PARQUET-2411: [C++][Parquet] Allow reading dictionary without reading data via ByteArrayDictionaryRecordReader #39153

jp0317 · 2023-12-09T00:50:02Z

Rationale for this change

This proposes an API to read only the dictionary from ByteArrayDictionaryRecordReader, enabling possible uses cases where the caller just want to check the dictionary content.

What changes are included in this PR?

New APIs to enable reading dictionary with RecordReader.

Are these changes tested?

Unit tests.

Are there any user-facing changes?

New APIs without breaking existing workflow.

github-actions · 2023-12-09T00:50:27Z

https://issues.apache.org/jira/browse/PARQUET-2411

github-actions · 2023-12-09T00:50:29Z

⚠️ Ticket has not been started in JIRA, please click 'Start Progress'.

emkornfield · 2023-12-09T01:18:56Z

cpp/src/parquet/column_reader.cc

+      return nullptr;
+    }
+    // Verify the current data page is dictionary encoded.
+    if (this->current_encoding_ != Encoding::RLE_DICTIONARY) {


doesn't this need to be plain dictionary also?

or actually, I guess PLAIN?

The current_encoding_ is set as rle_dictionary if it's plain dictionary.

Perhaps adding a comment to clear the confusion?

added some comments, thanks!

emkornfield · 2023-12-09T01:21:56Z

cpp/src/parquet/column_reader.h

+  /// \brief Returns the dictionary owned by the current decoder. Throws an
+  /// exception if the current decoder is not for dictionary encoding.
+  /// \param[out] dictionary_length The number of dictionary entries.
+  virtual const uint8_t* ReadDictionary(int32_t* dictionary_length) = 0;


why uint8_t should this be int32? or provide some more details on how to interpret this?

i just make it consistent with the values() which uses uint8_t*. The caller should handle the conversion properly based on the column type.

It seems that comment of values() says FLBA and ByteArray types do not use this array. Should we change this into a template function or simply return const void* so downstream is required to be aware of the type to avoid misuse the uint8_t*?

changed to void*, thanks!

wgtmac · 2023-12-09T03:24:44Z

cpp/src/parquet/column_reader.h

+  /// \brief Returns the dictionary owned by the current decoder. Throws an
+  /// exception if the current decoder is not for dictionary encoding.
+  /// \param[out] dictionary_length The number of dictionary entries.
+  virtual const uint8_t* ReadDictionary(int32_t* dictionary_length) = 0;


It seems that comment of values() says FLBA and ByteArray types do not use this array. Should we change this into a template function or simply return const void* so downstream is required to be aware of the type to avoid misuse the uint8_t*?
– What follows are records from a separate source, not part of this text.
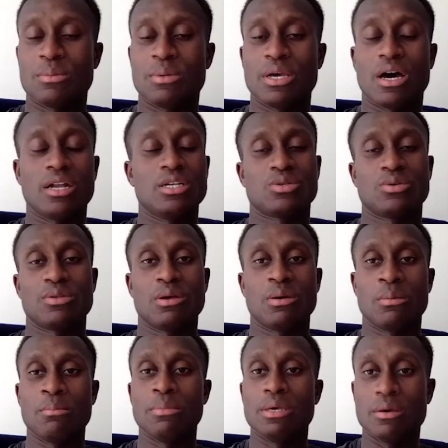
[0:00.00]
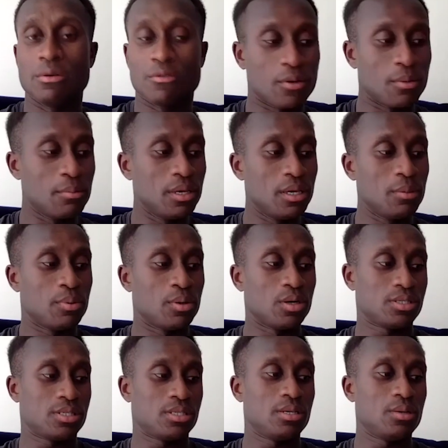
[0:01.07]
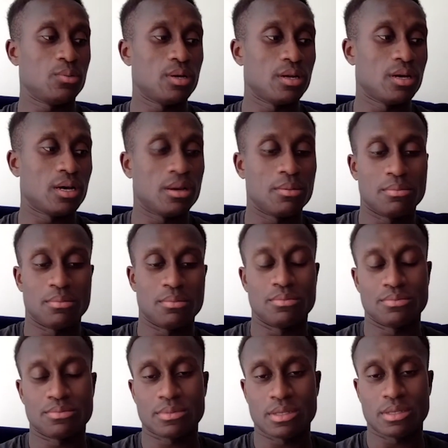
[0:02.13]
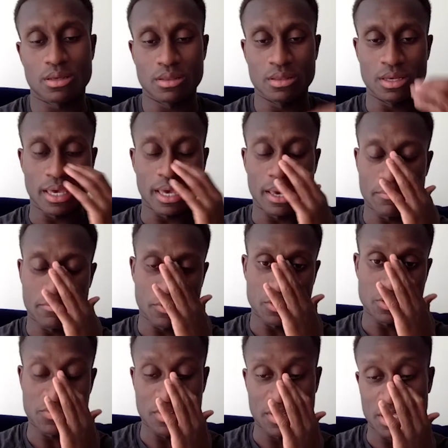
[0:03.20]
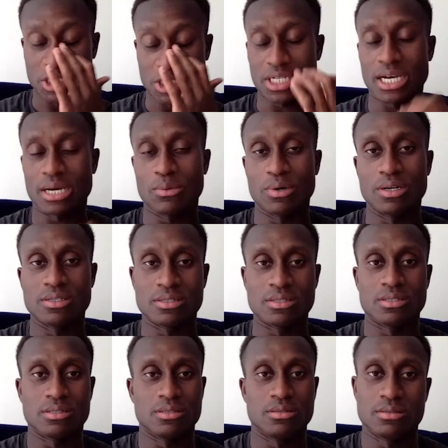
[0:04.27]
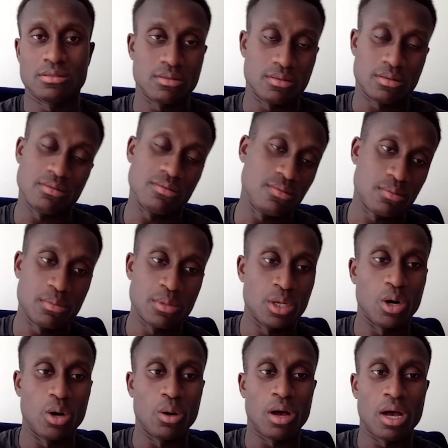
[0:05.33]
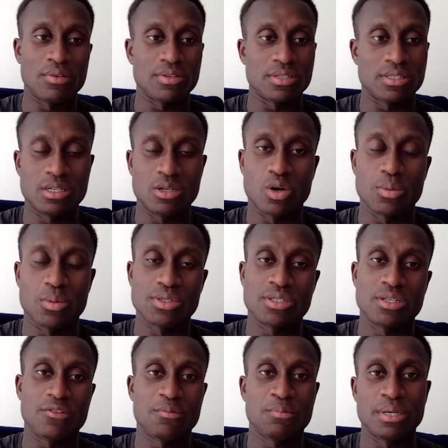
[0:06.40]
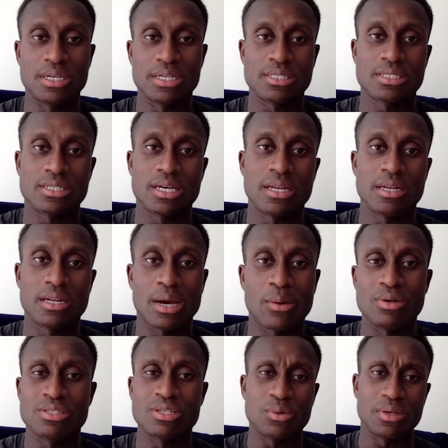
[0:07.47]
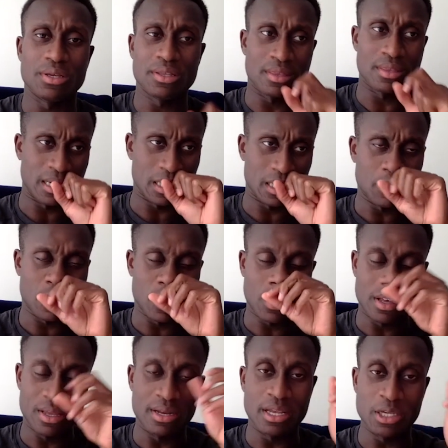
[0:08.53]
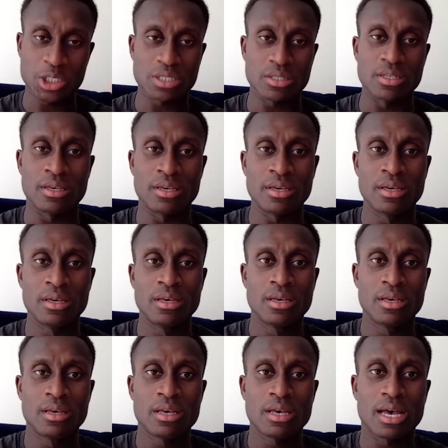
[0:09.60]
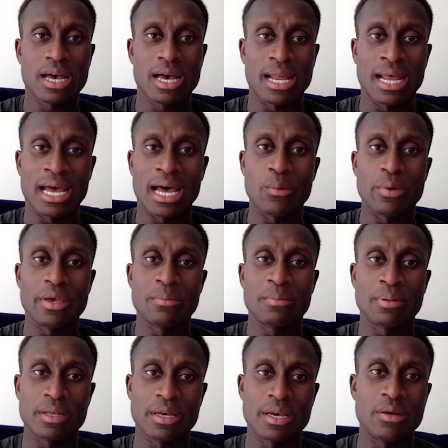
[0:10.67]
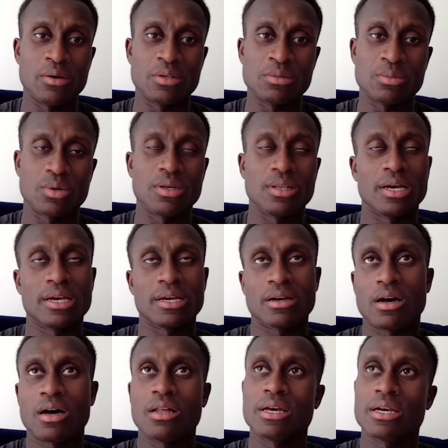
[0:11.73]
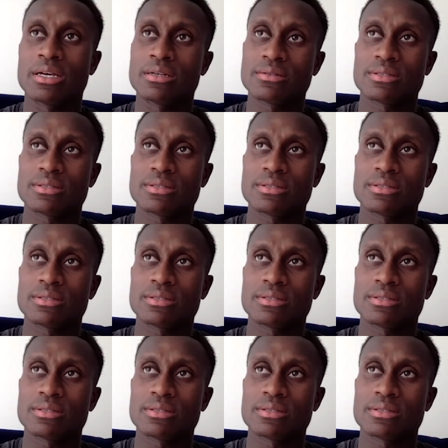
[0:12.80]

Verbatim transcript: be honest, for me personally, when the game first finished, I was, you know, obviously normal stuff, pissed, and I wasn't really thinking about initially at how we had played. It was more like, oh, like,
wgtmac · 2023-12-09T03:26:32Z

cpp/src/parquet/column_reader.cc

+         << EncodingToString(this->current_encoding_);
+      throw ParquetException(ss.str());
+    }
+    auto decoder = dynamic_cast<DictDecoder<DType>*>(this->current_decoder_);


nit: use arrow::internal::checked_cast

done, thanks!

didn't notice that there's a virtual base. changed back to dynamic_cast.

wgtmac · 2023-12-09T03:27:19Z

cpp/src/parquet/column_reader.cc

+      return nullptr;
+    }
+    // Verify the current data page is dictionary encoded.
+    if (this->current_encoding_ != Encoding::RLE_DICTIONARY) {


Perhaps adding a comment to clear the confusion?

wgtmac · 2023-12-09T03:30:25Z

cpp/src/parquet/file_reader.cc

@@ -61,6 +61,34 @@ static constexpr uint32_t kFooterSize = 8;
 // For PARQUET-816
 static constexpr int64_t kMaxDictHeaderSize = 100;

+bool IsColumnChunkFullyDictionaryEncoded(const ColumnChunkMetaData& col) {


Move it into anonymous namespace?

done, thanks!

wgtmac · 2023-12-09T03:35:31Z

cpp/src/parquet/file_reader.h

+  // fully dictionary encoded byte arrays. The caller can verify if the reader can read
+  // and expose the dictionary by checking the reader's read_dictionary(). If a column
+  // chunk uses dictionary encoding but then falls back to plain encoding, the returned
+  // reader will read decoded data without exposing the dictionary.


Should we throw if the column chunk fallbacks half way to avoid misuse?

if it falls back the read_dictionary() will return false, I reword the comment to state that the caller should verify the reader using read_dictionary()

Hattonuri · 2023-12-09T16:53:18Z

Am I right that this can be used for faster checking of value presence for Expression == ? (like in bloom filters)

mapleFU · 2023-12-11T02:48:00Z

cpp/src/parquet/file_reader.cc

+  return RecordReader(
+      i,
+      /*read_dictionary=*/encoding_to_expose == ExposedEncoding::DICTIONARY &&
+          IsColumnChunkFullyDictionaryEncoded(*metadata()->ColumnChunk(i)));


Some nit (not about correctness): metadata()->ColumnChunk(i) would be heavy because it will create a mirror for ColumnChunk

good point, thanks! It's probably fine as this is on reader creation, rather than a perf critical path.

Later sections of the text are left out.